In order to minimize the number of topics created, we used SNS message filtering. It means that we can send a message with different attributes to the topic, and queues will be subscribed to the topics with specific attributes, such as the priority.

The outcome: Faster and more efficient data processing 

As mentioned, Trusty can ingest data from user requests or from package feeds. Feeds is an open source project that watches for new or updated packages in different registries, and publishes them via feed to different platforms.

In the case of Trusty, this information is published to an internal webhook endpoint, and is one of the main sources for adding new packages. At peak hours, Feeds can provide an amount of 100 packages per minute or more.

When a new package from Feeds is published, our system emits an event that is picked from packages-worker, and the whole flow starts. Here’s a demo of how this works:

In order to use package-feeds for our purposes, we needed to add some improvements, such as adding healthchecks to deploy the project into Kubernetes, or adding Java support. Being an open source project, we contributed back those enhancements upstream. We are also working on contributing an HTTP client capable of publishing the feeds to an HTTP webhook.

The enhancements implemented in our system have yielded significant benefits, notably in cost reduction and enhanced scalability. Transitioning from a monolith with periodic database queries to an on-demand notification system has led to a decrease in operational costs and improved efficiency. This shift has streamlined our processes, leading to a more effective system structure.
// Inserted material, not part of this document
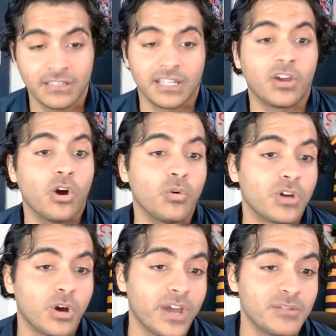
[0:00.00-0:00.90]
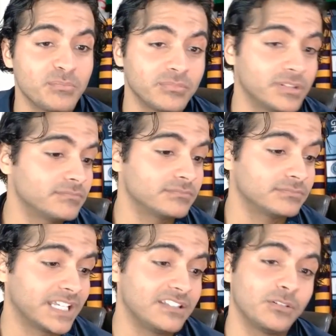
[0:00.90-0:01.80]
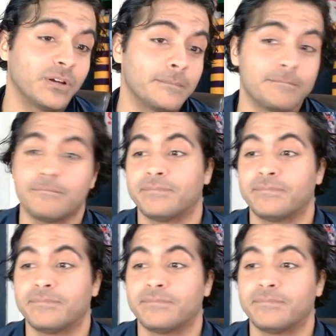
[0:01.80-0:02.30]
and go ahead and do it.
Our system's scalability has improved, with our processing capability now reaching up to 150 packages per minute, and user requests are fulfilled within a maximum of 2 seconds, a substantial improvement from the previous 20-30 seconds.

From this experience, we learned the importance of decomposing the system into microservices. This approach enabled us to view the system as a suite of components, each serving a distinct function. This division has allowed for more targeted development and management, underscoring the significance of specialized roles within the entire system. Adopting this framework has not only facilitated scalability and maintenance but also improved the system's robustness and flexibility in adapting to evolving requirements.